List of minor concerns and feedback:

  • Beyond calling them natural sounds, there does not seem to be much description of what the sounds were. Particularly it would be good to know how much the sounds are dynamically changing over the 1-second sound clip. The sound of water streaming is quite different from vocalization in terms of dynamics over the course of the sound stimulus. Please provide a fuller description of what the sounds used were.

  • The authors should consider adding some remarks on how the effects of context may have differed across laminae - and in relation to this mention angle of approach to cortex and the degree to which your contacts span cortical laminae in the methods section

  • In all figures error bars are currently SEM. It may be a matter of taste, but I find 95% confidence intervals easier to use for visual statistical inference of the figures - as that is what significance tests are testing for.

  • In figure 3: the y-axis in panel A has context pairs. It would be good to know what each pair is, especially since it looks like they are clustered in some sensible way.
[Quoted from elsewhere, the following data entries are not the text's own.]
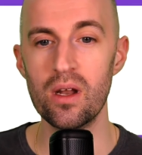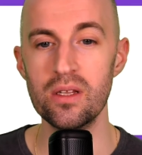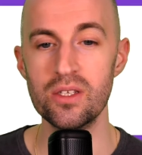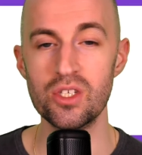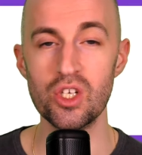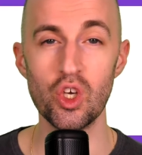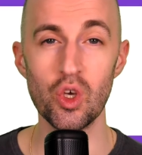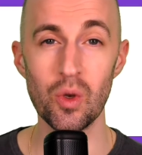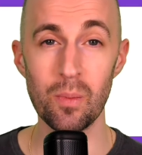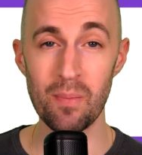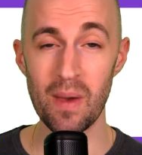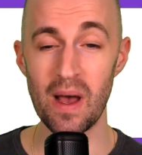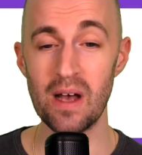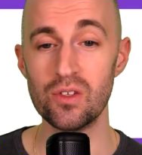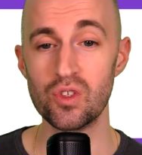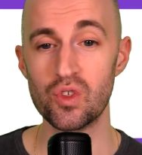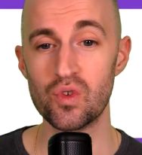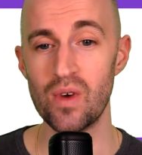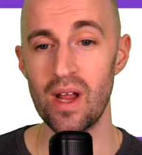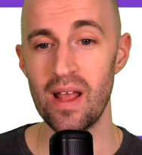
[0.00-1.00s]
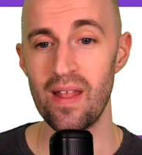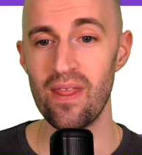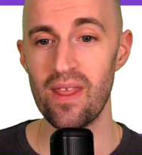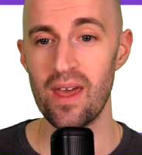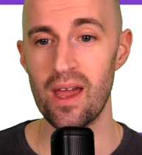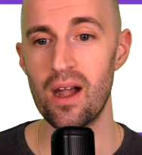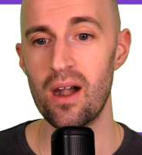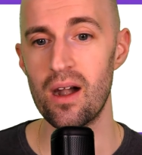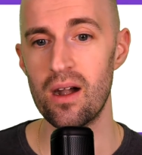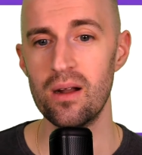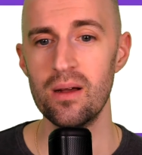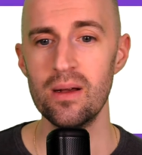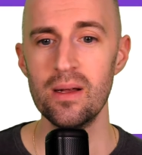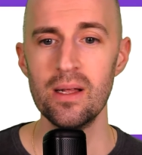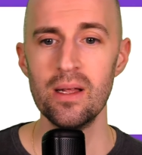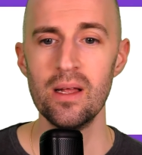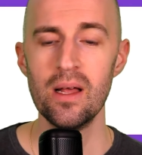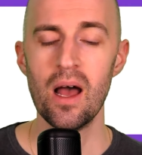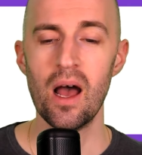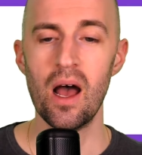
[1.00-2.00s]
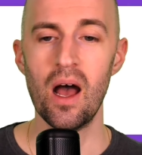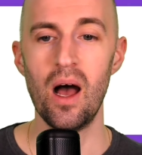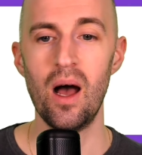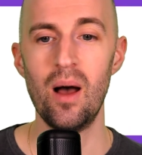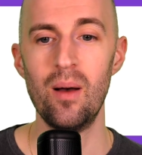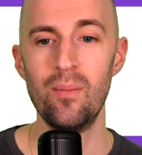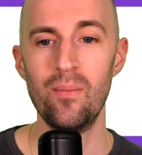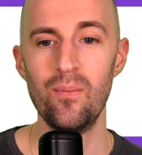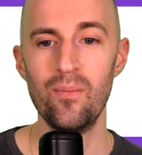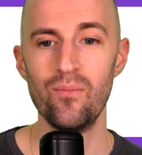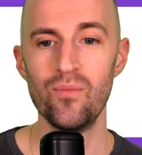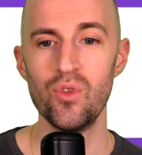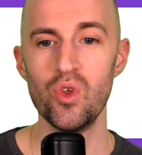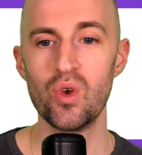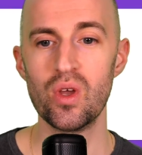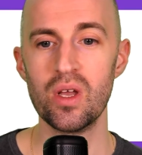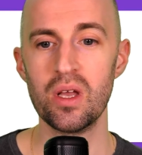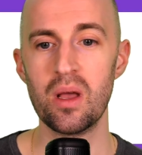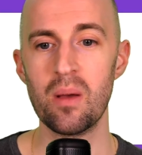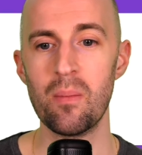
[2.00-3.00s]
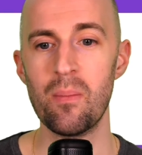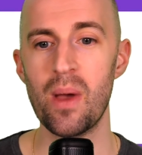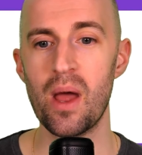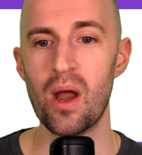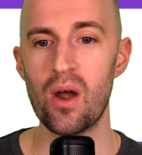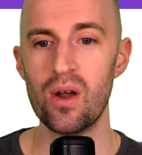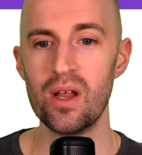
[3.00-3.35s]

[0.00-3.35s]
is a good bounce rate there. You can compare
  • There is a wrong reference to panel Fig. 1G-K in line 105

  • It would be good to show how well the encoding model actually predicts the neural activity - It is currently only shown as a relative measure to the best model prediction. It would just be good to know how well the model performs in general - to better understand the limits of interpretation.

  • The behavioral state of the animals seems like a crucial factor in long timescale effects. The pupil responses being reported are a great addition to your data, and suggest the animals were alert, but given that others have reported the pupil diameter as being quite sensitive to temporal sound patterns (Barczak et al. 2018, PNAS; many others) you may want to compare your effects to others’.

  • Could not find a specific section for data and code availability. There was a mention of software that was developed for the lab but there was no link to it.

Concluding remarks

We thank the authors of the preprint for posting their work as such and for agreeing to participate in this pilot. We also thank all participants of the live-preprint journal club for their time and for engaging in the lively discussion that generated this review.

Competing interests

Daniela Saderi, one of the call facilitators, conducted her PhD in the David lab. Daniela did not contribute to the review.